7.1G: Paranasal Sinuses

  • Page ID
    7482
  • [ "article:topic" ]

    The paranasal sinuses (four, paired, air-filled spaces) surround the nasal cavity, and are located above and between the eyes, and behind the ethmoids.

     

    LEARNING OBJECTIVES

     

    Describe the structure and function of the paranasal sinuses

     

    KEY TAKEAWAYS

    Key Points

     

    • The sinuses are named for the facial bones that they are located behind.
    • There are four sinuses; the maxillary, frontal, ethmoid, and sphenoid.
    • Paranasal sinuses form developmentally through excavation of bone by air-filled sacs from the nasal cavity.
    • This process begins prenatally and continues through the course of an individual’s lifetime.
    • The biological role of the sinuses is debated, but a number of possible functions have been proposed: decreasing weight of the face; increasing resonance of voice; buffer against blows; insulating sensitive structures from rapid temperature fluctuations; and humidifying and heating of inhaled air.

     

    Key Terms

     

    • paranasal sinuses: A group of four, paired, air-filled spaces that surround the nasal cavity (maxillary sinuses), above the eyes (frontal sinuses), between the eyes (ethmoid sinuses), and behind the eyes (sphenoid sinuses).

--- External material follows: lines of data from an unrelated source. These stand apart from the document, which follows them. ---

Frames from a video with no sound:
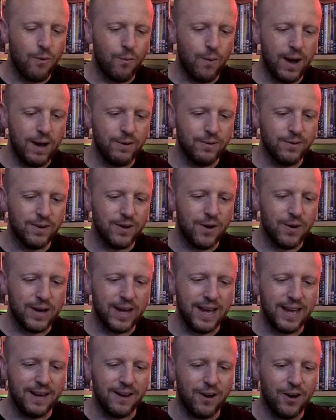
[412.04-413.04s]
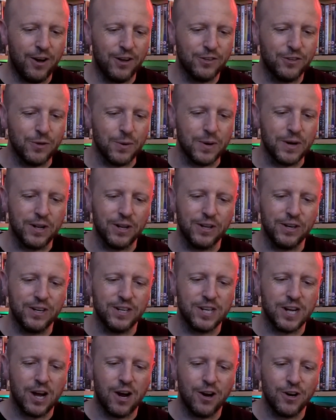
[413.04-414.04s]
Wow, okay. Also
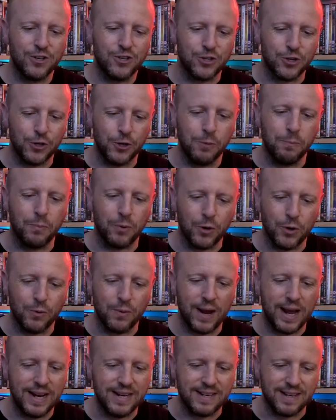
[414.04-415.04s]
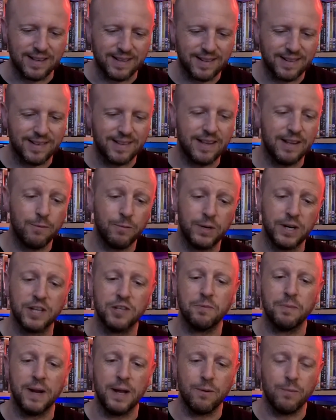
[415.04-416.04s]
included are 2 Blu-ray discs. That would
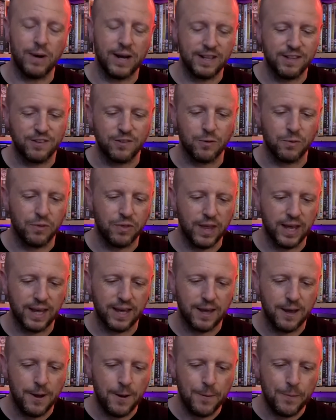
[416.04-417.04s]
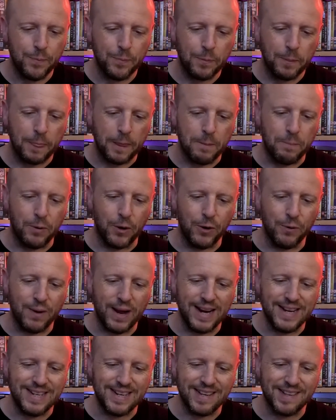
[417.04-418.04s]
explain why it's so thick. The
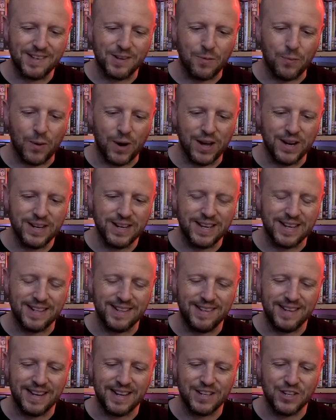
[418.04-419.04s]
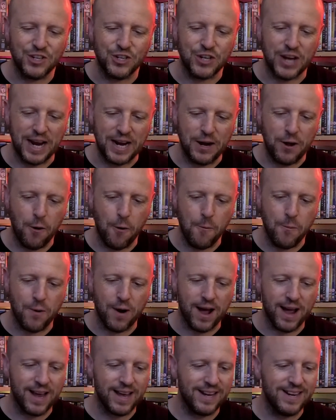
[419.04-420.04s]
Blu-ray disc 1 contains China
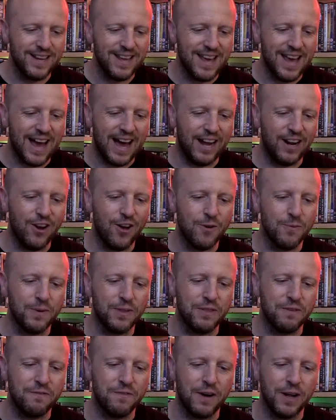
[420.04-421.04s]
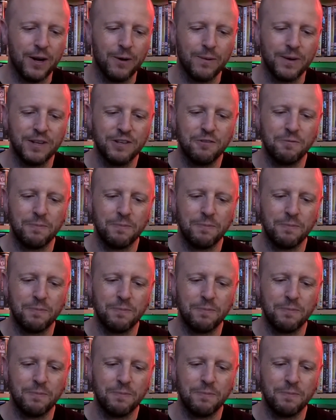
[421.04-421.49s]
O'Brien along with the following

    Structure of the Paranasal Sinuses

    image

    Skull Sinuses: This image shows the position of the sinuses in the human skull.

    Paranasal sinuses are a group of four, paired, air-filled spaces that surround the nasal cavity (maxillary sinuses), above the eyes (frontal sinuses), between the eyes (ethmoid sinuses), and behind the eyes (sphenoid sinuses). The sinuses are named for the facial bones that they are located behind.

    • The maxillary sinuses (also called the maxillary antrechea, the largest of the paranasal sinuses) are located under the orbits in the maxillary bones.
    • The frontal sinuses are superior to the orbits and are in the frontal bone.
    • The ethmoid sinuses are formed from several discrete air cells within the ethmoid bone between the nose and the orbits.
    • The sphenoid sinuses are in the sphenoid bone at the center of the skull base under the pituitary gland.
    • The paranasal sinuses are lined with respiratory epithelium.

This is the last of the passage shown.